Exact copies of the lines below, from the one with "Frames from a" up to and including the one with "What the speaker", are what this calls for; leave out pictures.

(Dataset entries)
########
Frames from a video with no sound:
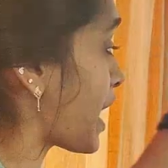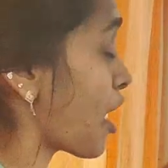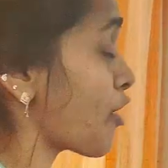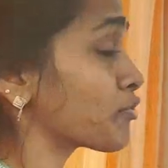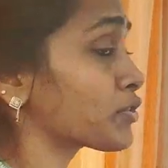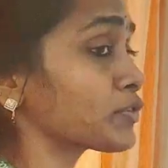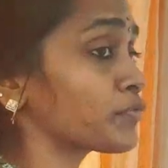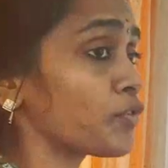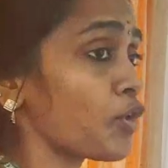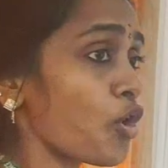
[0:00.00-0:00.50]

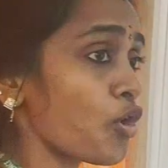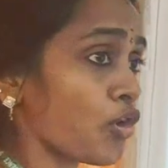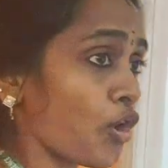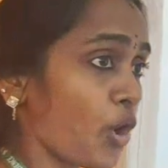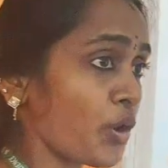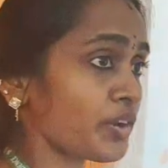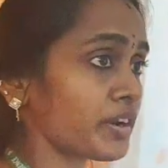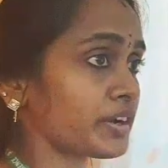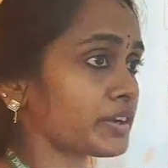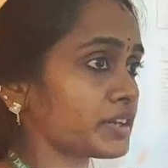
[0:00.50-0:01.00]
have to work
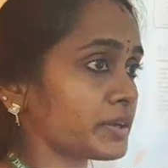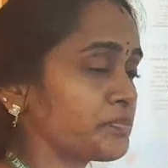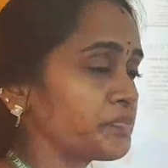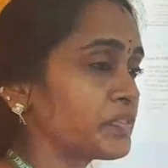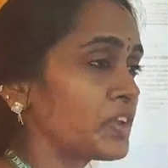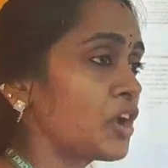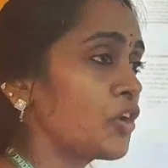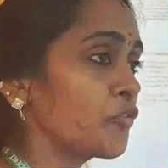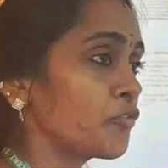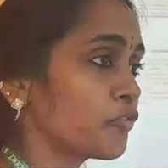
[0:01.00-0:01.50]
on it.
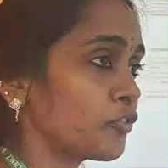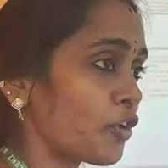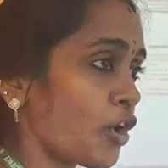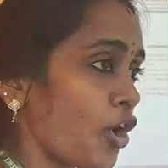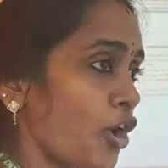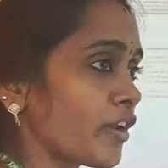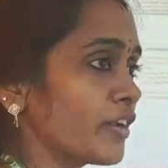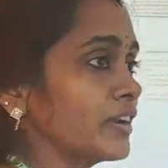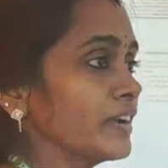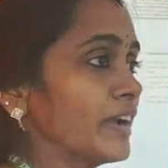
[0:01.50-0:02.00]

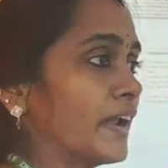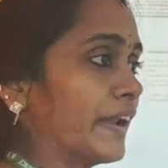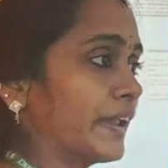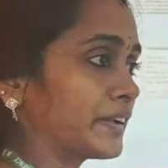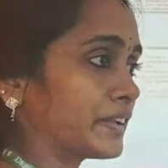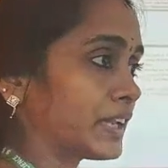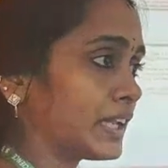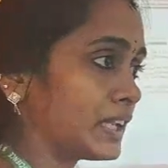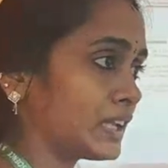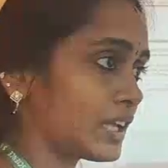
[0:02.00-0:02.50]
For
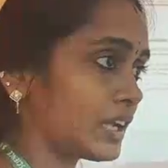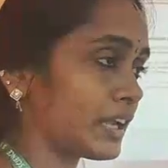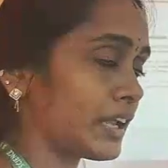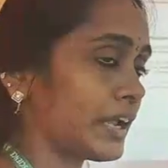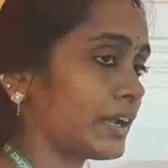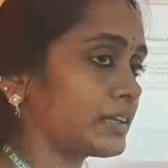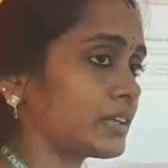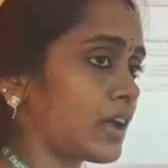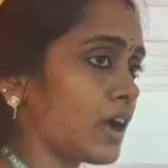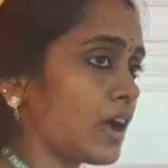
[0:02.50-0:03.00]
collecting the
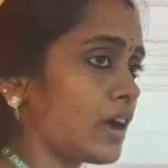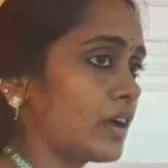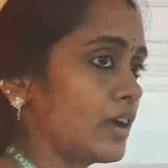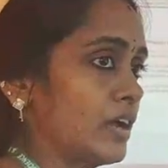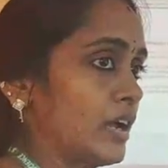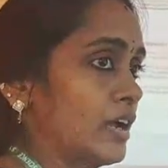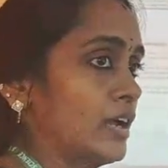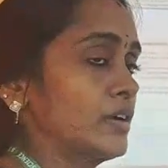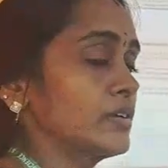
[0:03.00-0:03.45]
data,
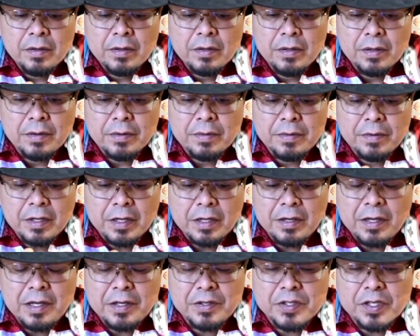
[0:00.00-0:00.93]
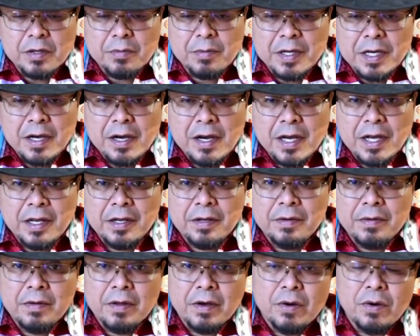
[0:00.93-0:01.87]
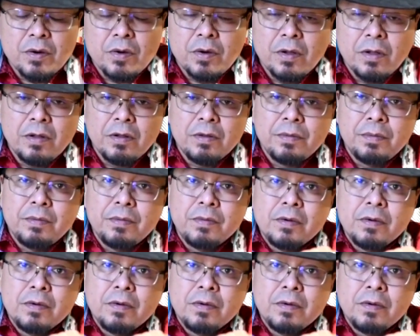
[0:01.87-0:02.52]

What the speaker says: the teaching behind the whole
########
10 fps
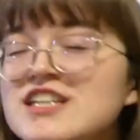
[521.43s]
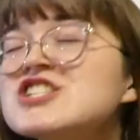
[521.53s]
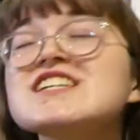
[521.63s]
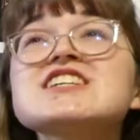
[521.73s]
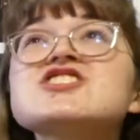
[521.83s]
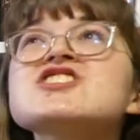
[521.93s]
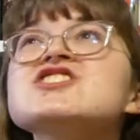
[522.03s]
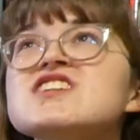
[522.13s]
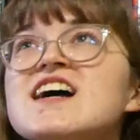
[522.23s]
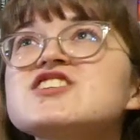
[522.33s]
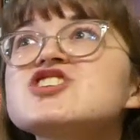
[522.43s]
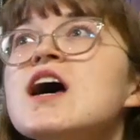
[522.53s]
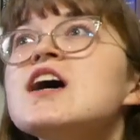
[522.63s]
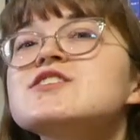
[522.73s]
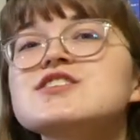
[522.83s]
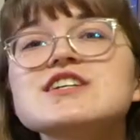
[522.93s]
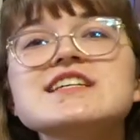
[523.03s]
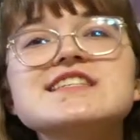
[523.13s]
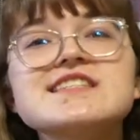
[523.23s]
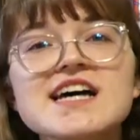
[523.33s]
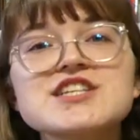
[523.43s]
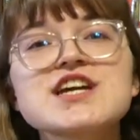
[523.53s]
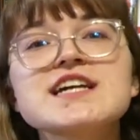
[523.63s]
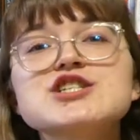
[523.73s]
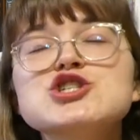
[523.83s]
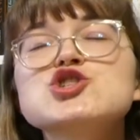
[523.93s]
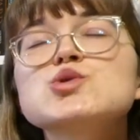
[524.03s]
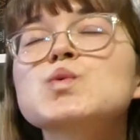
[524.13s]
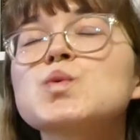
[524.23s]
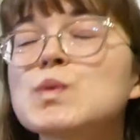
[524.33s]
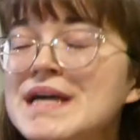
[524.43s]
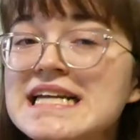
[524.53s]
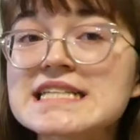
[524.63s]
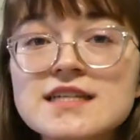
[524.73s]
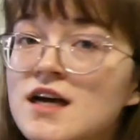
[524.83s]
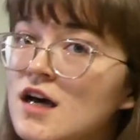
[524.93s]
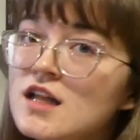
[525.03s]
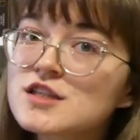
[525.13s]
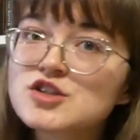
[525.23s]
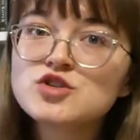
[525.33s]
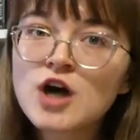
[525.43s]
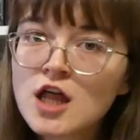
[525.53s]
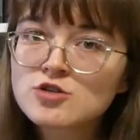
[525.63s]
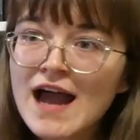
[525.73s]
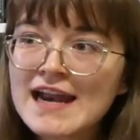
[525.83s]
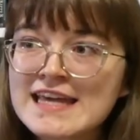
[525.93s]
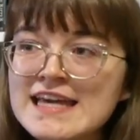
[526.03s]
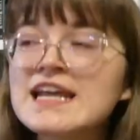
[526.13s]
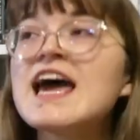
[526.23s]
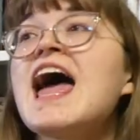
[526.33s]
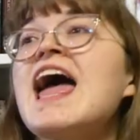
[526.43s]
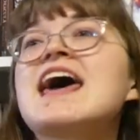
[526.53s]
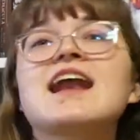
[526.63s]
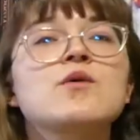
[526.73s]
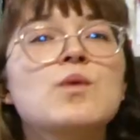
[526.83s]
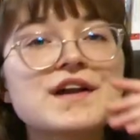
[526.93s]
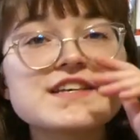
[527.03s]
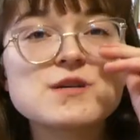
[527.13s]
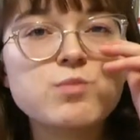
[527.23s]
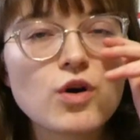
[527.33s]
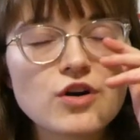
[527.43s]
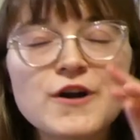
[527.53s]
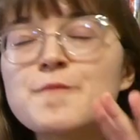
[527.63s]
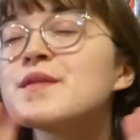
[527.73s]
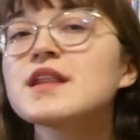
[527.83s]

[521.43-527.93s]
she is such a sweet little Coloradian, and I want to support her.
########
=== Response below ===
Frames from a video with no sound:
[0:00.00-0:00.50]

[0:00.50-0:01.00]
have to work
[0:01.00-0:01.50]
on it.
[0:01.50-0:02.00]

[0:02.00-0:02.50]
For
[0:02.50-0:03.00]
collecting the
[0:03.00-0:03.45]
data,
[0:00.00-0:00.93]
[0:00.93-0:01.87]
[0:01.87-0:02.52]

What the speaker says: the teaching behind the whole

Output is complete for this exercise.